Task goal: What's needed: every entry, printed exactly, minus the images.

Stored items
-- Opening Marker --

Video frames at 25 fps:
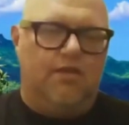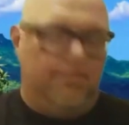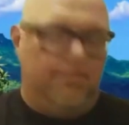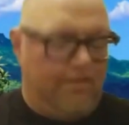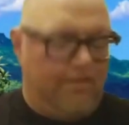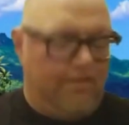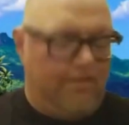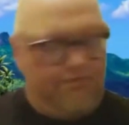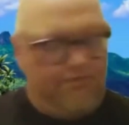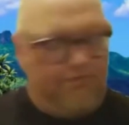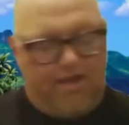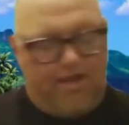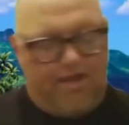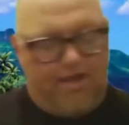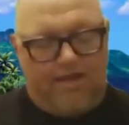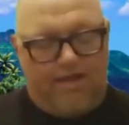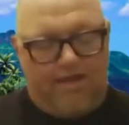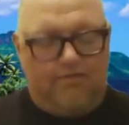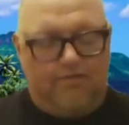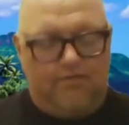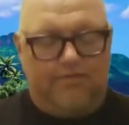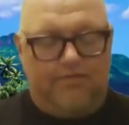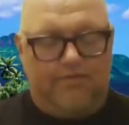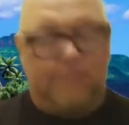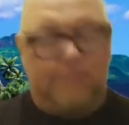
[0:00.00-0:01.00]

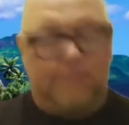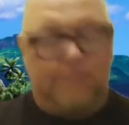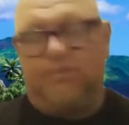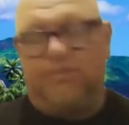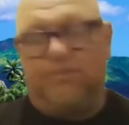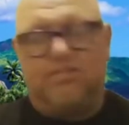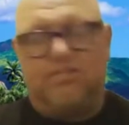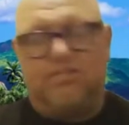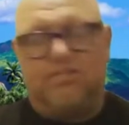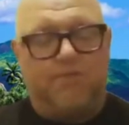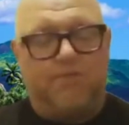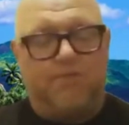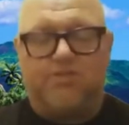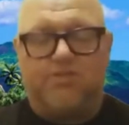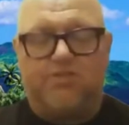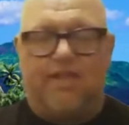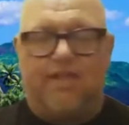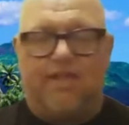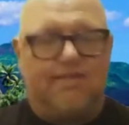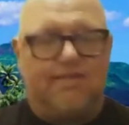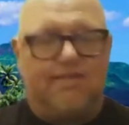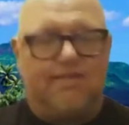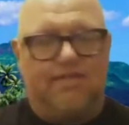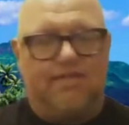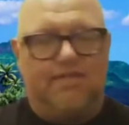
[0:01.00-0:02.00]
That's what they
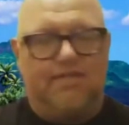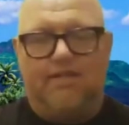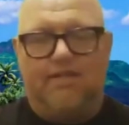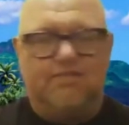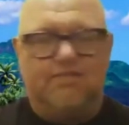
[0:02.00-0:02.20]
specialize in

-- Closing Marker --

Solution:
Video frames at 25 fps:
[0:00.00-0:01.00]

[0:01.00-0:02.00]
That's what they
[0:02.00-0:02.20]
specialize in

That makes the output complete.